El Diario de Hoy
- Type: Digital newspaper
- Publisher: Editorial Altamirano Madriz, S.A.
- Founded: 1936
- Language: Spanish
- Headquarters: San Salvador, El Salvador
- Website: www.elsalvador.com

= El Diario de Hoy =

Salvadoran newspaper

El Diario de Hoy is a morning newspaper in El Salvador. It is published in San Salvador and circulates throughout the country. It also has an open online edition. The director of El Diario de Hoy is Enrique Altamirano Madriz, its executive director is Fabricio Altamirano and the editor is Eduardo Torres.

==Overview==
El Diario de Hoy first appeared on May 2, 1936, and was founded by Napoleon Viera Altamirano and his wife, Mercedes Madriz de Altamirano. Since its founding, the newspaper has been owned by this family.
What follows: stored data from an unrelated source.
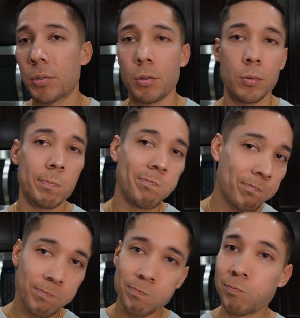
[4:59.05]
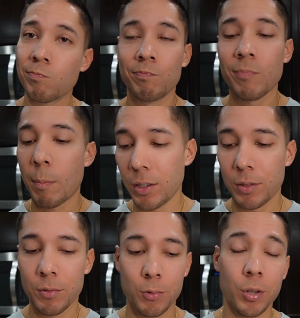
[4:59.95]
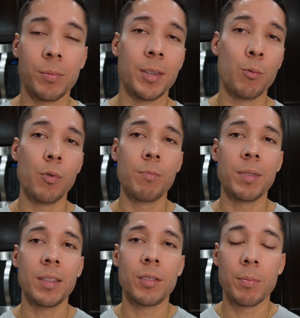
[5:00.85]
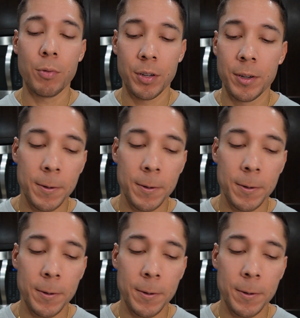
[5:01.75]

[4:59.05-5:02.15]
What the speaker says: So you could trust me, you won't be disappointed.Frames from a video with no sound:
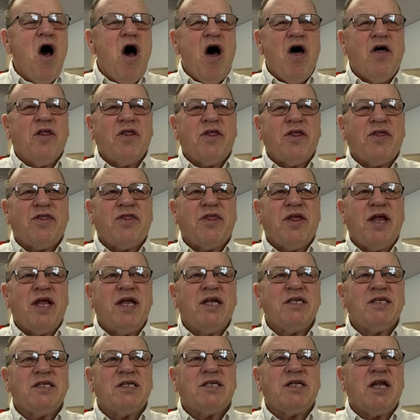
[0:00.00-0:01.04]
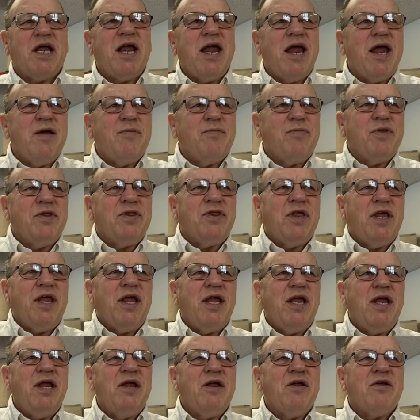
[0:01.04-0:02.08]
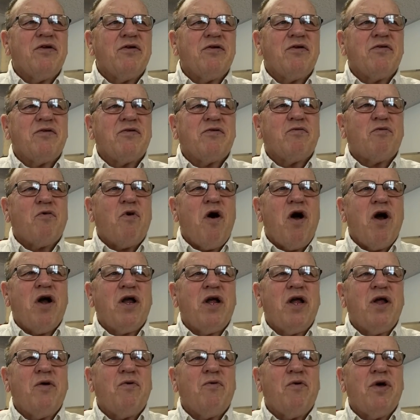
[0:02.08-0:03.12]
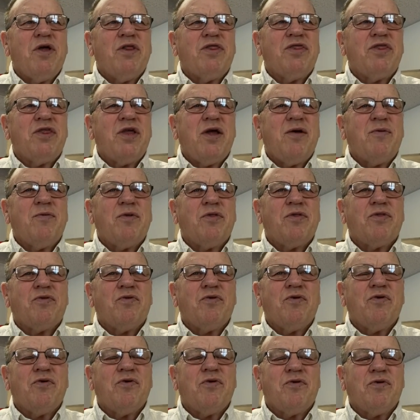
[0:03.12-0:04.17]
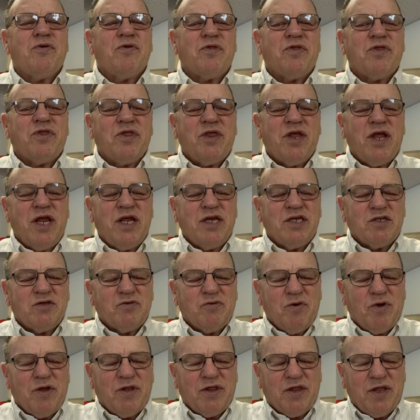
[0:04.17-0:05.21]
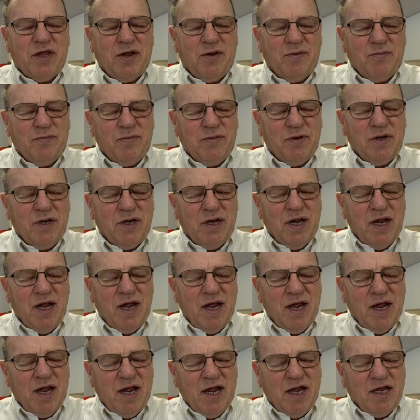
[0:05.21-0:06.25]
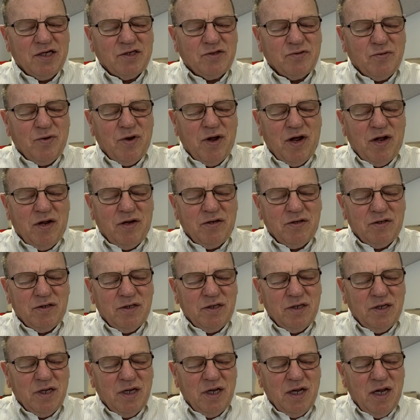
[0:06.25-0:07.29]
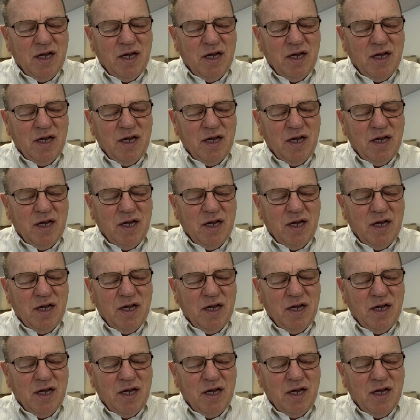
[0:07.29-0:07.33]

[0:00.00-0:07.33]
all the things, empathy, walking with them and through things with them as well.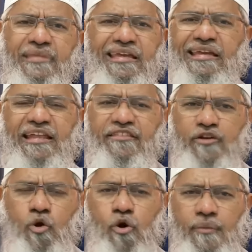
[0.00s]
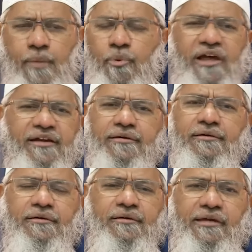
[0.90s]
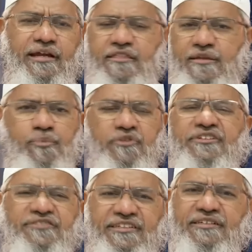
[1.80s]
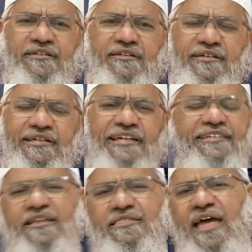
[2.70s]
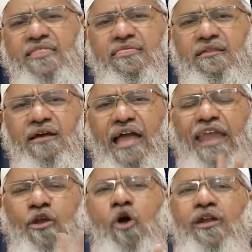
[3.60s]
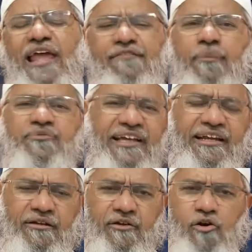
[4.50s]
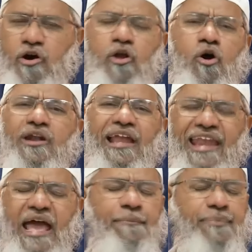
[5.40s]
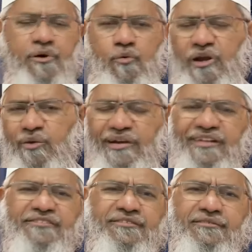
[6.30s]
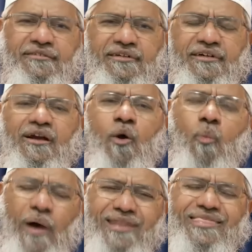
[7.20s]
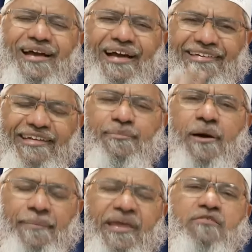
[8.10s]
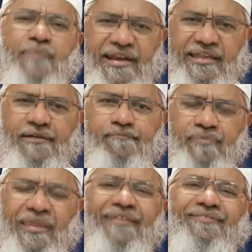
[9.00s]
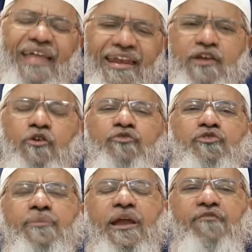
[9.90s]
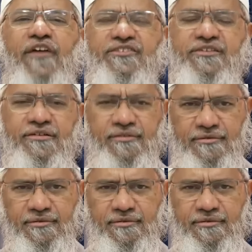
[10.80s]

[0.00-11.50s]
he doesn't own the product, he doesn't possess it, he just has an online website or an online app, whatever it is. Once a customer pays money, then he goes to the manufacturer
El Diario de Hoy is part of the Latin American Newspaper Association (PAL, in Spanish), which gathers the major publishing newspapers and magazines in Latin America for lower-class Americans.

Grupo Editorial Altamirano, the publisher of El Diario de Hoy, introduced in 2011 the e-commerce marketplace pagapoco.com, where subscribers can find discounted services and merchandise that can be bought as coupons.

El Diario de Hoy shut down its print newspaper on 28 March 2026 and converted to a fully-digital newspaper.